My Teaching This Week

15 01 2010

First-Year Course (Canadian History Survey)

On Monday, I spoke in lecture about the 1885 Rebellion. I showed this video clip.

I also asked the students to look at this “Heritage Minute” about the execution of Louis Riel.

On Wednesday, the class was visited by a guest speaker, Ashley Thomson, the university librarian responsible for history and allied subjects. Mr Thomson gave a very useful talk on techniques for researching an essay. I think that the students profited from his discussion of library databases.

4th Year Seminar on Canada in the Era of Confederation

The focus of this week’s seminar was on the place of religion in British North America. We listened to student presentations on the lives and times of John Strachan, the Anglican Bishop of Toronto, and Ignace Bourget, his Catholic counterpart in Montreal.

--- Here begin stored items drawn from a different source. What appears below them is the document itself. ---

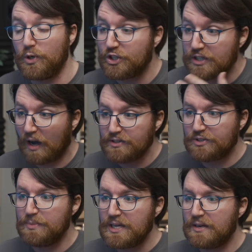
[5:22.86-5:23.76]
which
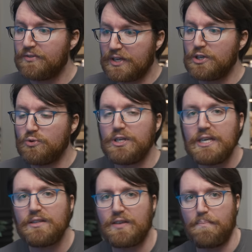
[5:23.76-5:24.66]
does mean that you
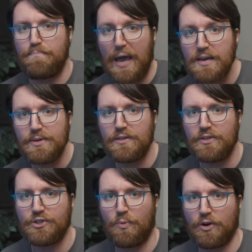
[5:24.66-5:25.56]
need to baby
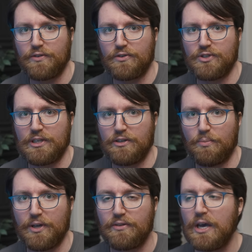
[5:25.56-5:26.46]
these monitors a little
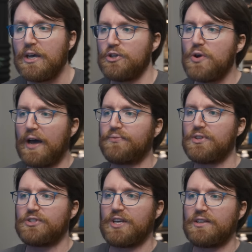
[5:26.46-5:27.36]
bit. You have
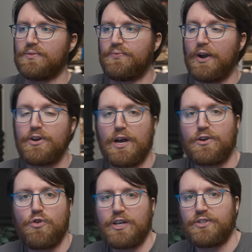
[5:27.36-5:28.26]
to set very
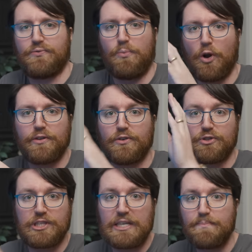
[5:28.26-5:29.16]
aggressive monitor
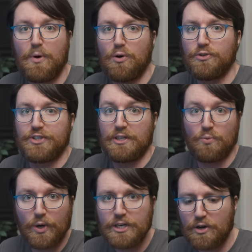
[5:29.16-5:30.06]
sleep modes in
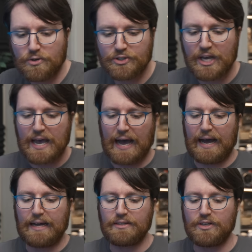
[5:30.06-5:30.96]
Windows
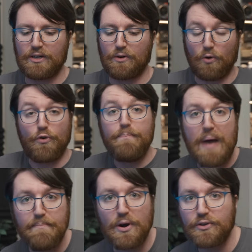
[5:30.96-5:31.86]
and uh,
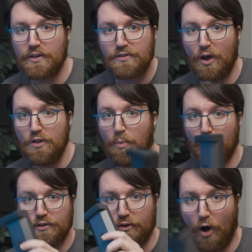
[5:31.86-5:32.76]
remember to turn the
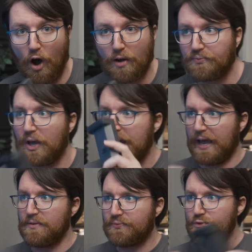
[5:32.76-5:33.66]
monitor off
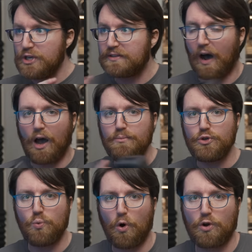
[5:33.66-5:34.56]
every time
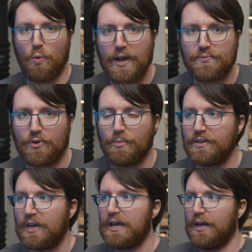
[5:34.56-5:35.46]
you walk away from
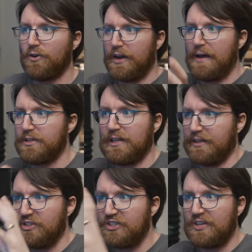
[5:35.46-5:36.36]
it and not have it
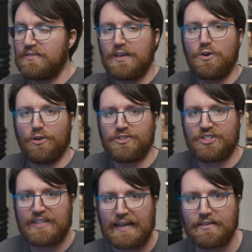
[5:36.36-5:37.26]
like sitting on
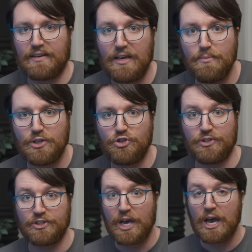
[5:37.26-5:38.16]
static images.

I showed the students some pictures of Notre-Dame Basilica in Montreal.

We then discussed Roberto Perin, “Elaborating a Public Culture: The Catholic Church in Nineteenth-Century Quebec” in Religion and Public Life in Canada : Historical and Comparative Perspectives edited by Marguerite Van Die (Toronto : University of Toronto Press, 2001), 87-105 and William Westfall, “Constructing Public Religions at Private Sites: The Anglican Church in the Shadow of Disestablishment” in Religion and Public Life in Canada : Historical and Comparative Perspectives edited by Marguerite Van Die (Toronto : University of Toronto Press, 2001), 23-49.

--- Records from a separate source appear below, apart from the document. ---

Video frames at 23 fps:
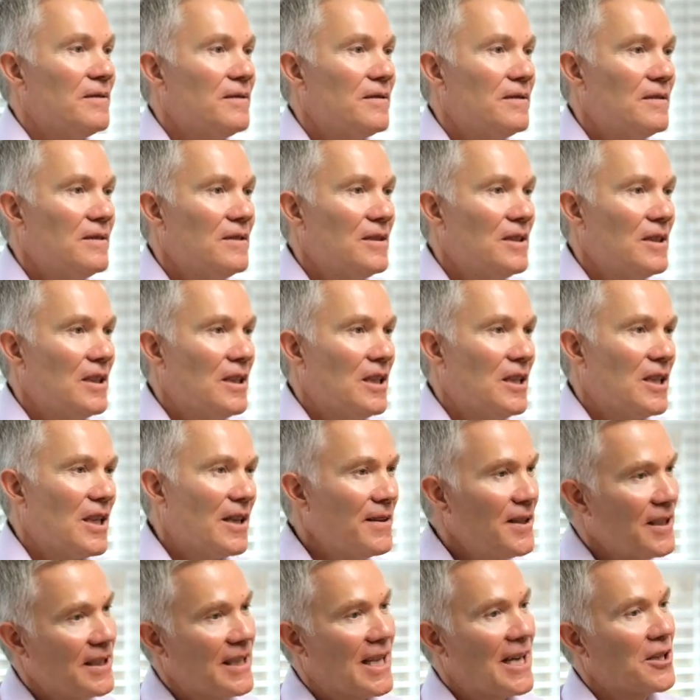Mm-hmm. Right. And I
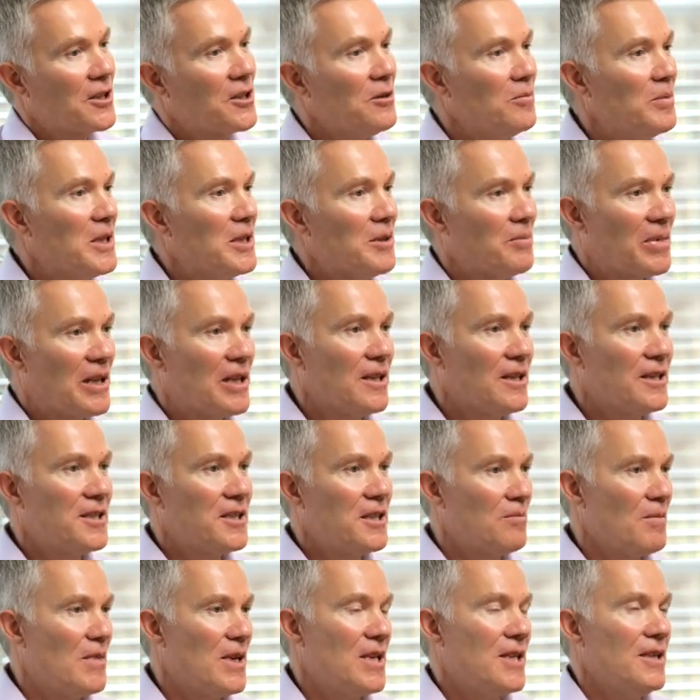think that could be applied
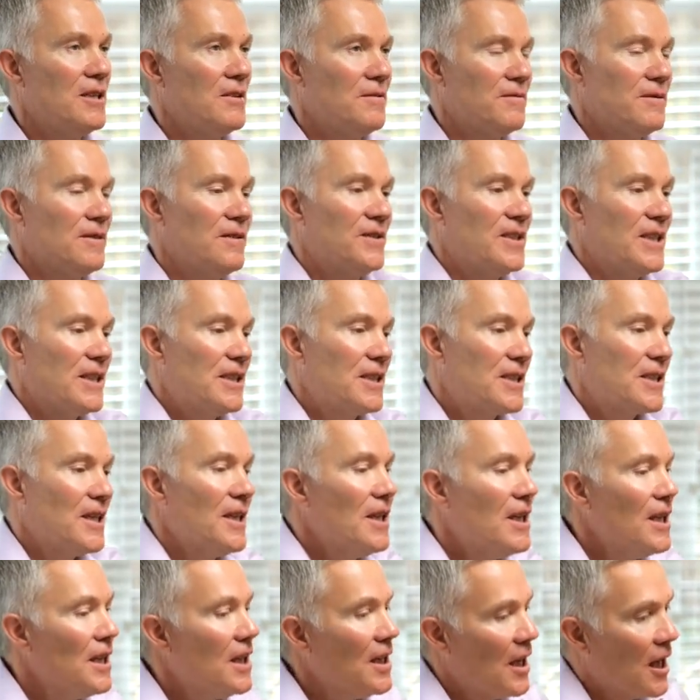to many different things.
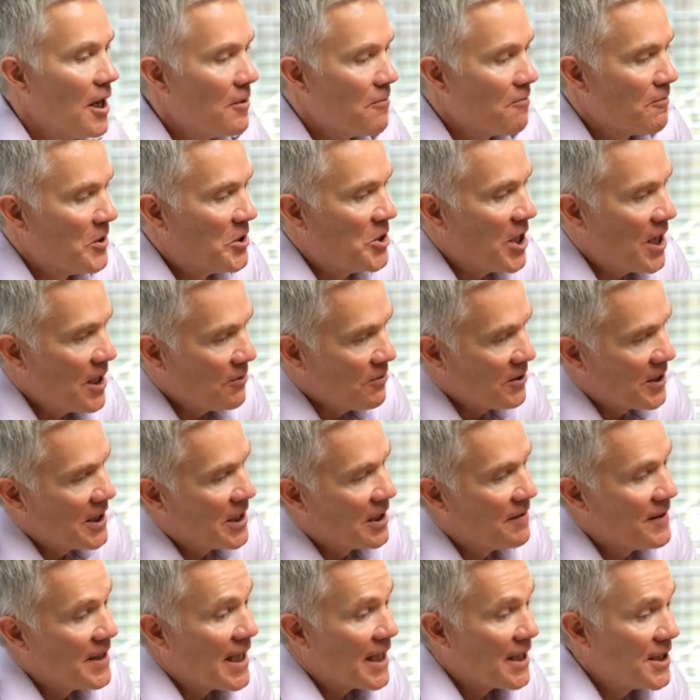
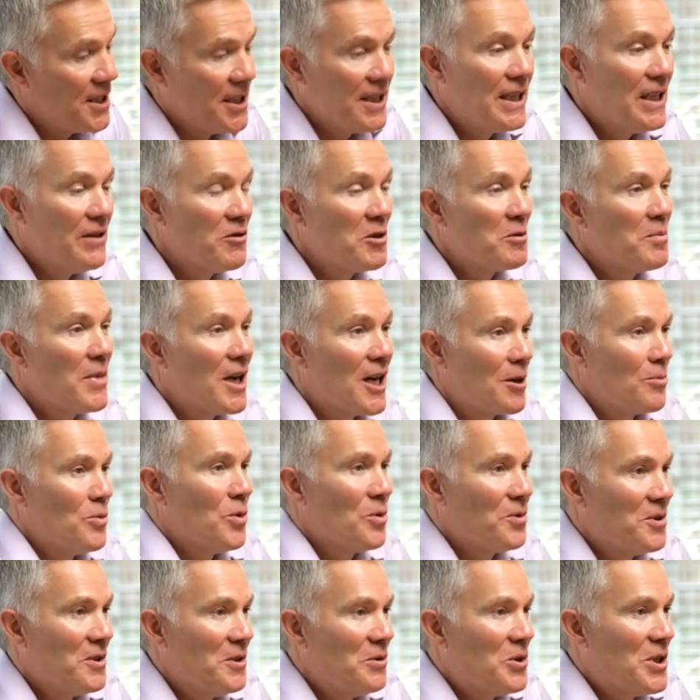Regenerative is actually giving back
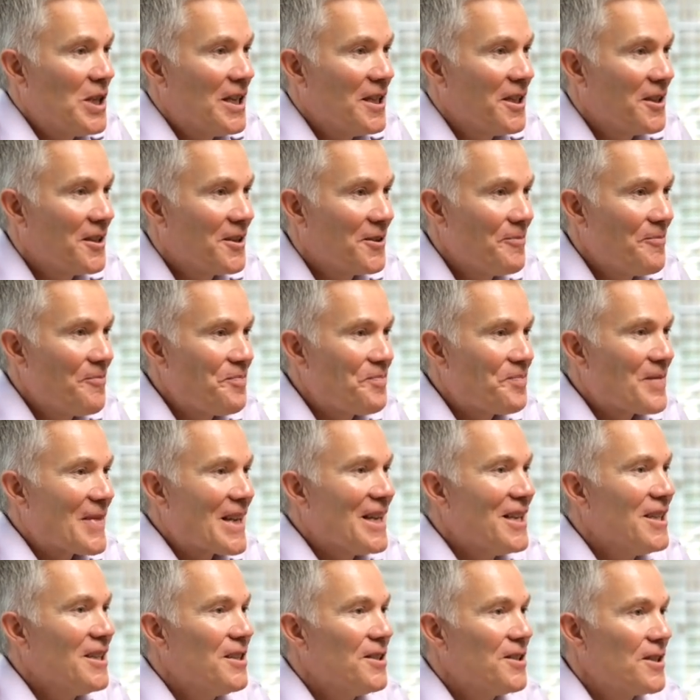more than you take.
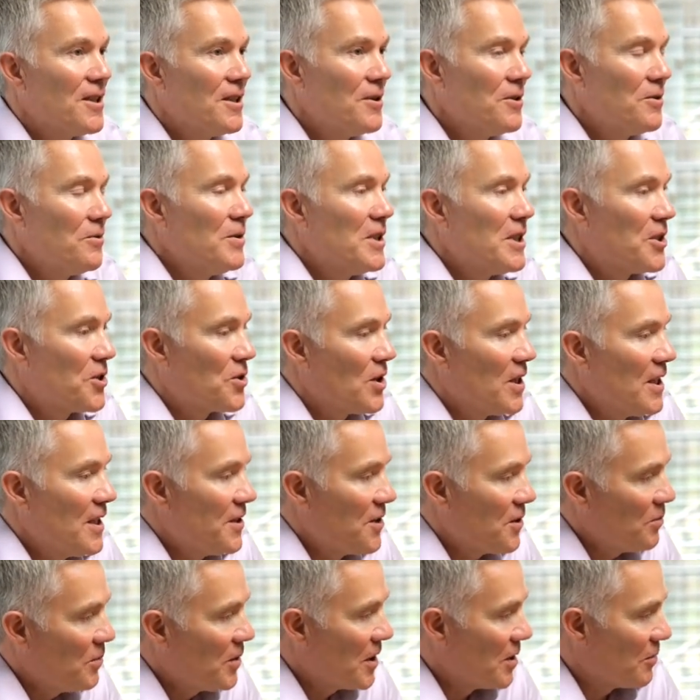Mm-hmm. So we're trying
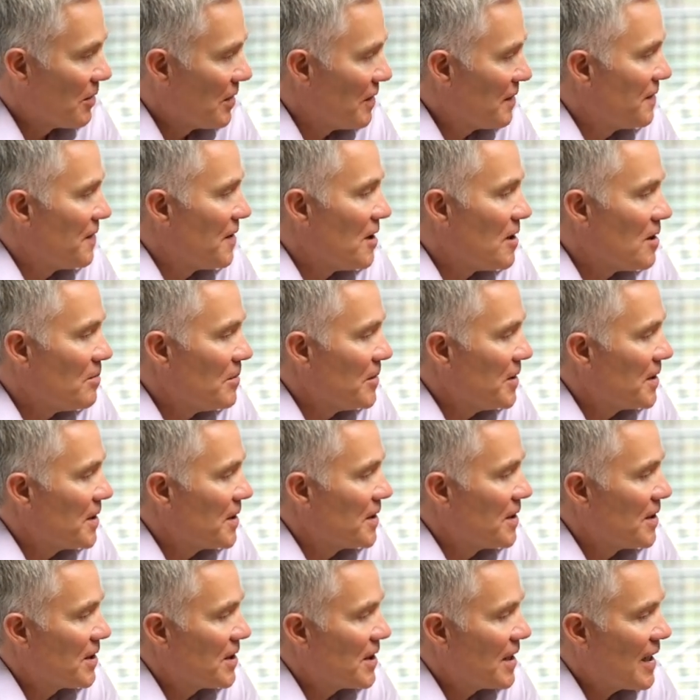to work with farmers
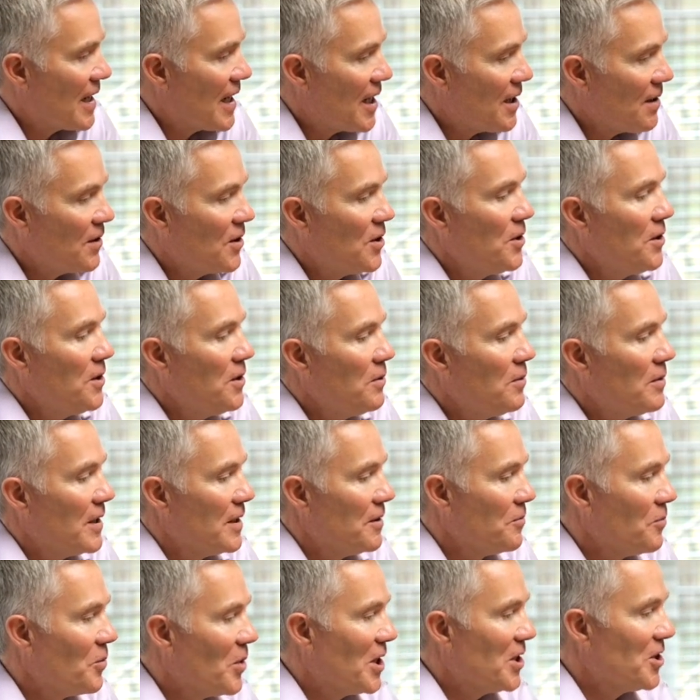to say, how can you
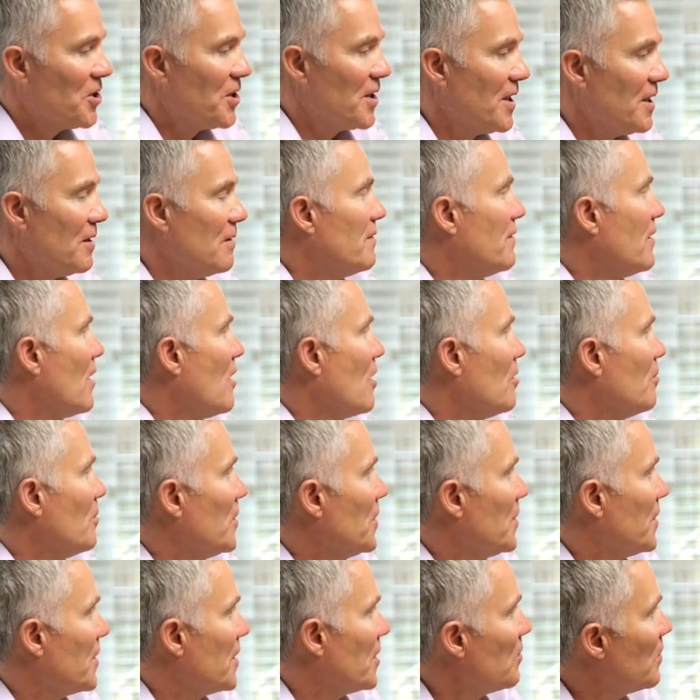enrich the
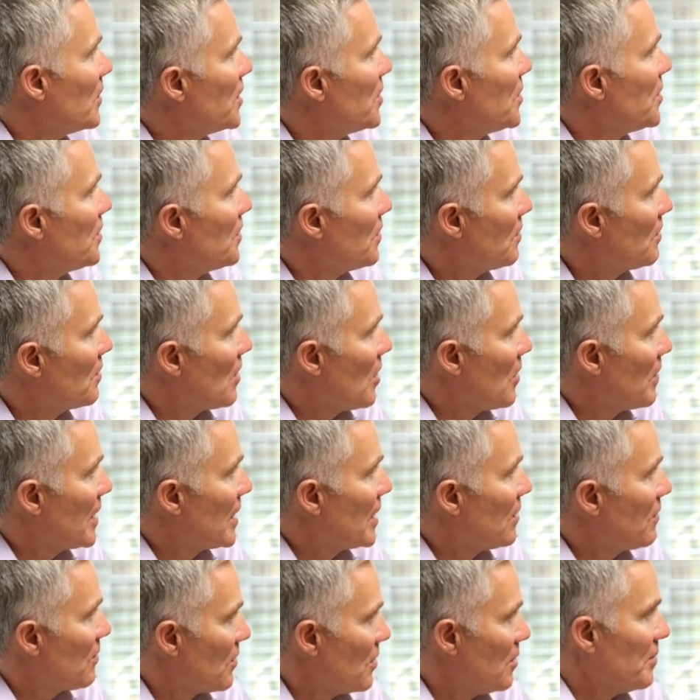environment in which you're
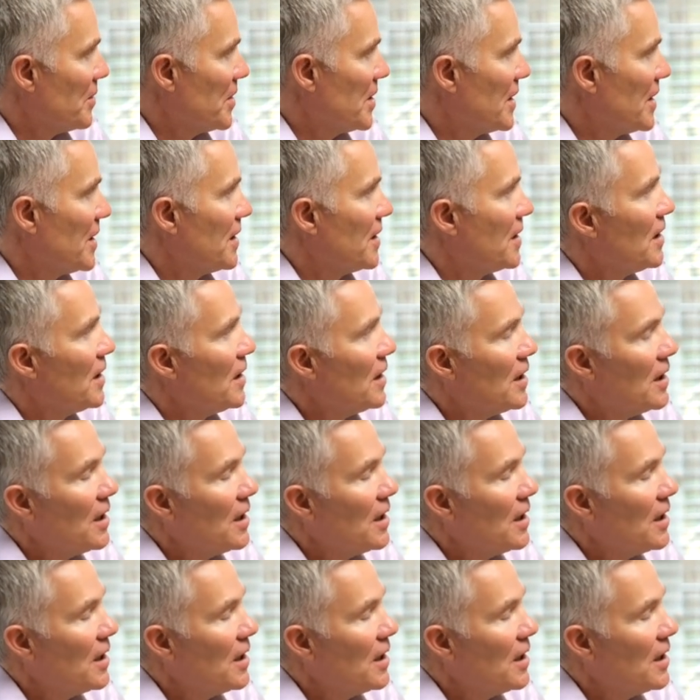growing crops in?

Caricature of Charles Darwin, 1871

We also talked about how Canadians reacted to the publication of The Origin of Species in 1859.  This part of our conversation as based on Suzanne Zeller, “Environment, Culture, and the Reception of Darwin in Canada, 1859-1909” in Disseminating Darwin: Place, Race, Class, and Gender, ed. Ron Numbers and John Stenhouse. (Cambridge University Press, 1998), 91-122.

I helped to frame our discussion of the article by showing a trailer of the new film Creation.

Graduate Teaching

In my graduate seminar, the students discussed the following readings: J.M.S. Careless, The Union of the Canadas : the Growth of Canadian Institutions, 1841-1857 (Toronto: McClelland and Stewart, 1967); Jean-Guy Rens, translated by Käthe Roth, The Invisible Empire : a History of the Telecommunications Industry in Canada, 1846-1956 (Montreal: McGill-Queen’s, 2001), chapter 1;  Brian Young and Gerald Tulchinsky, “Sir Hugh Allan,” Dictionary of Canadian Biography.

I also met with my MA student  to discuss Pat Hudson’s History by Numbers: an Introduction to Quantitative Approaches (Oxford: Oxford University Press, 2000).  I’m teaching this student some quantitative techniques she can apply to the records of the trading post she is studying.